L’accessibilité des lieux à vocation culturelle : Lille, capitale européenne de la culture en 2004

Franck Bodin, maître de conférences & Isabelle Collin, doctorante, université Lille I, laboratoire "Homme, Ville, Territoire"

Dans les politiques d’aménagement urbain et plus généralement des espaces construits, l’accessibilité devient progressivement un axe premier de développement durable et d’actions publiques. La requalification de l’espace bâti à destination culturelle dans le champ du renouvellement urbain est réalisée dans un souci de responsabilité collective et d’une meilleure équité socio-spatiale. L’accessibilité, soit la capacité physique d’une personne à atteindre, à utiliser et à circuler au sein même de la structure, est un élément déterminant d’analyse spatiale. Peut-on aujourd’hui, considérer les conceptions bâties européennes comme répondant aux attentes légitimes des populations (enfants, personnes âgées, population en situation de handicap, populations défavorisées) ? Ces conceptions urbaines, architecturales dans leur ensemble, ne génèrent-elles pas des inégalités spatiales en rejetant une partie conséquente de la population par une carence en matière d’accessibilité physique et sociale (accès aux supports de mobilités-transports collectifs, voiries et mobiliers urbains, logements individuels et collectifs, établissements recevant du public, …) ? Au-delà d’une approche sociale déterminante, l’approche technique du bâti sur la base de standards définissant une norme ségrégative constitue le premier rapport de force entre le citoyen en quête d’implication et de reconnaissance sociale et le principe même de l’urbanisme opérationnel. 

Lille, capitale européenne de la culture est actuellement au centre d’un dynamisme culturel qui permet de lancer de nouvelles recherches et investigations de terrain sur le thème du droit et de l’accès à la culture, et ce notamment pour les populations socialement fragilisées.
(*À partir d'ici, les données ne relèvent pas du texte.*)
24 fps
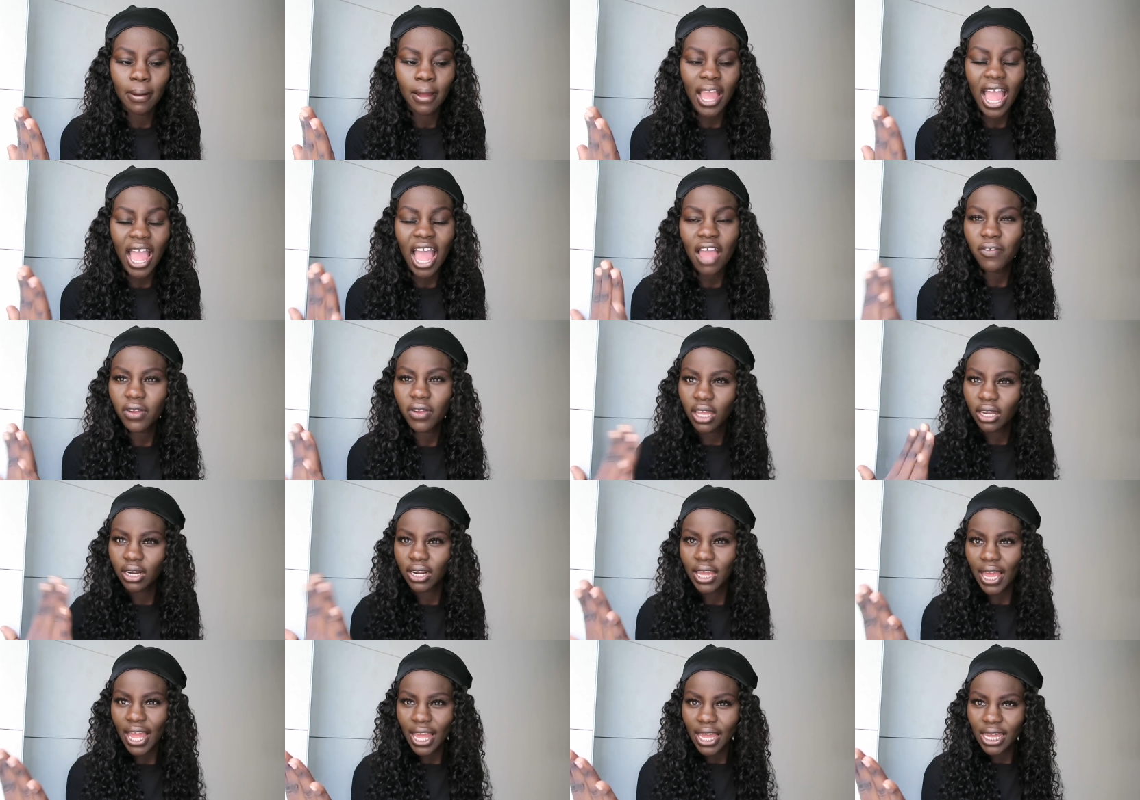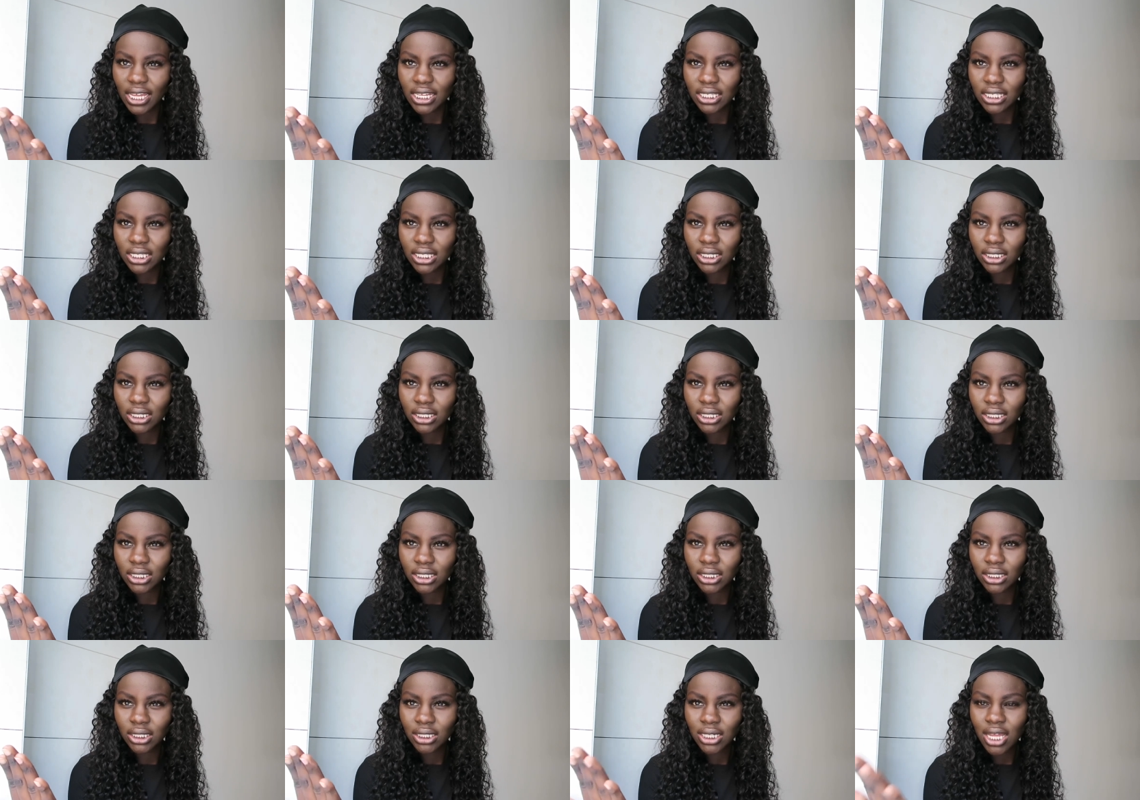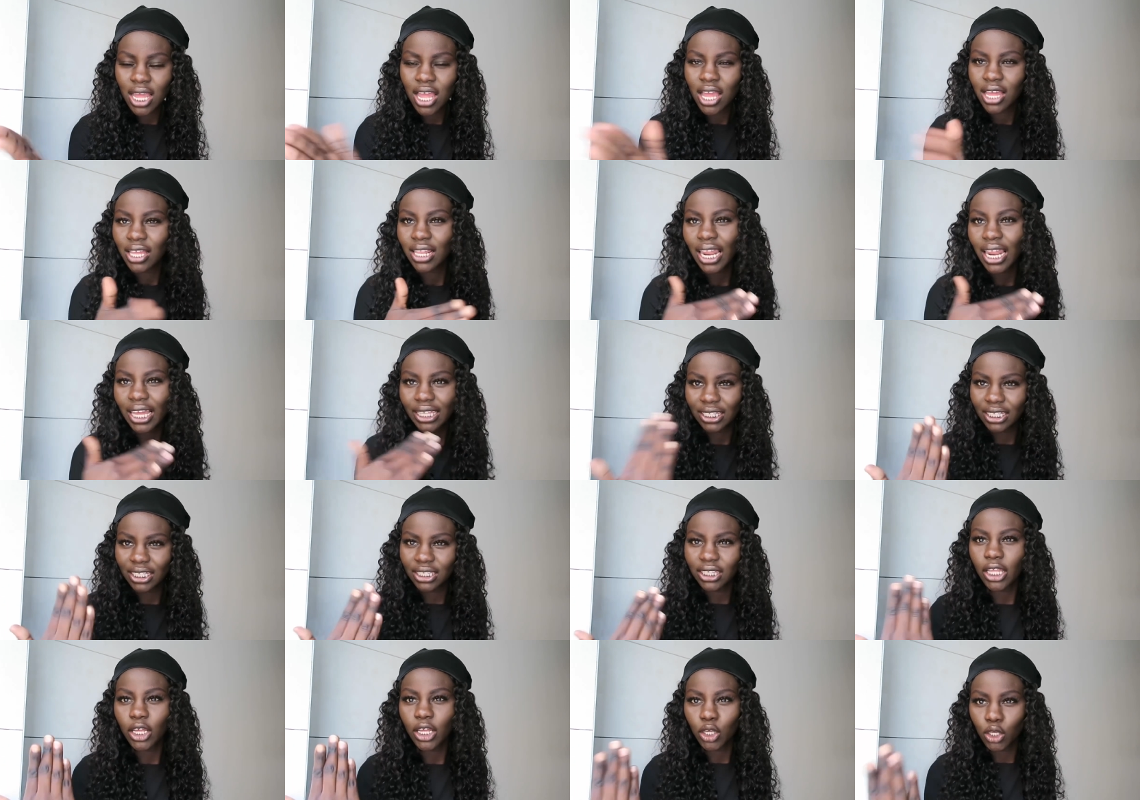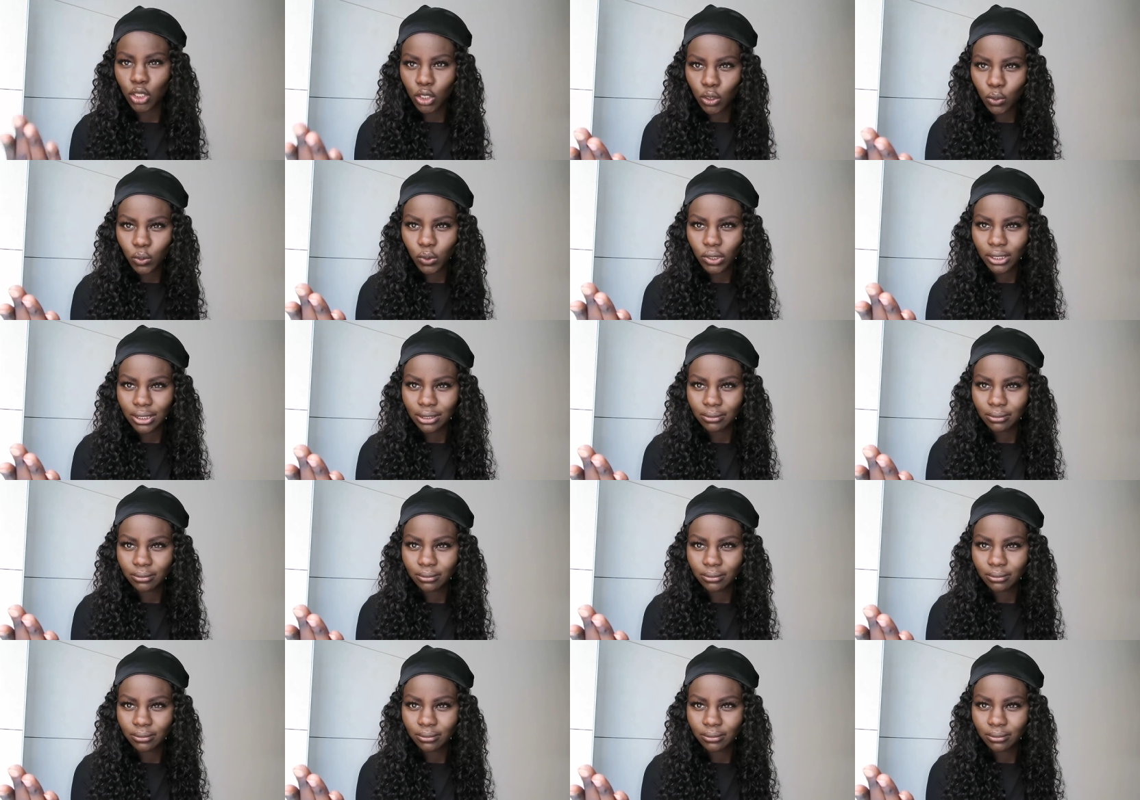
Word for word: African guys like think they're cute?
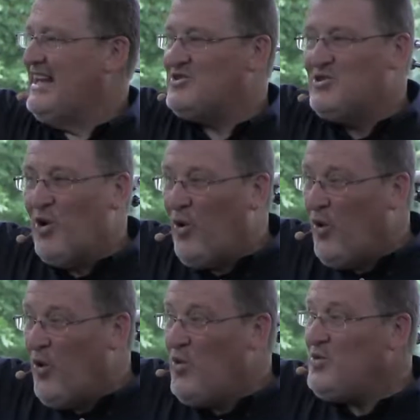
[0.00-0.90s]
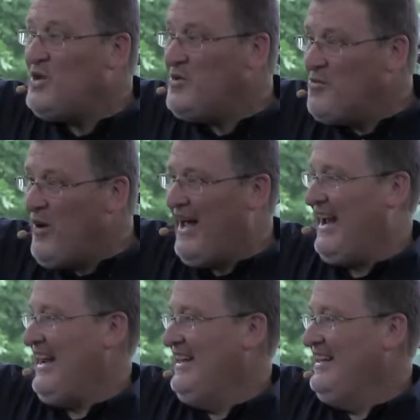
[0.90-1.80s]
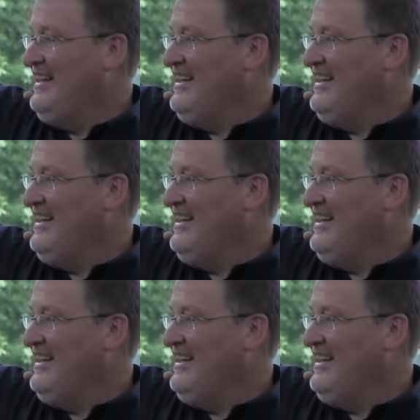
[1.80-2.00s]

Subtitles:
That's the only way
Derrière l’aspect purement conventionnel du programme culturel mis en place par les responsables politiques émerge un objectif ambitieux : ouvrir la culture à tous, abstraction faite des différences sociales et physiques. L’analyse de l’accessibilité à l’information culturelle et de l’accessibilité des lieux culturels et festifs par les catégories sociales les plus fragilisées permet d’identifier et d’apprécier scientifiquement la véritable politique de démocratisation de la culture. Les équipements culturels de la cité nordiste offrent-ils l’accessibilité attendue ? Sont-ils accessibles uniquement à une catégorie sociale (aisée, populaire,…) ? De même, l’analyse du débat sur la gratuité et sur « la discrimination tarifaire » des espaces culturels sur certains créneaux hebdomadaires ou journaliers permet également d’observer les nouveaux comportements des citoyens face aux nouvelles dynamiques culturelles.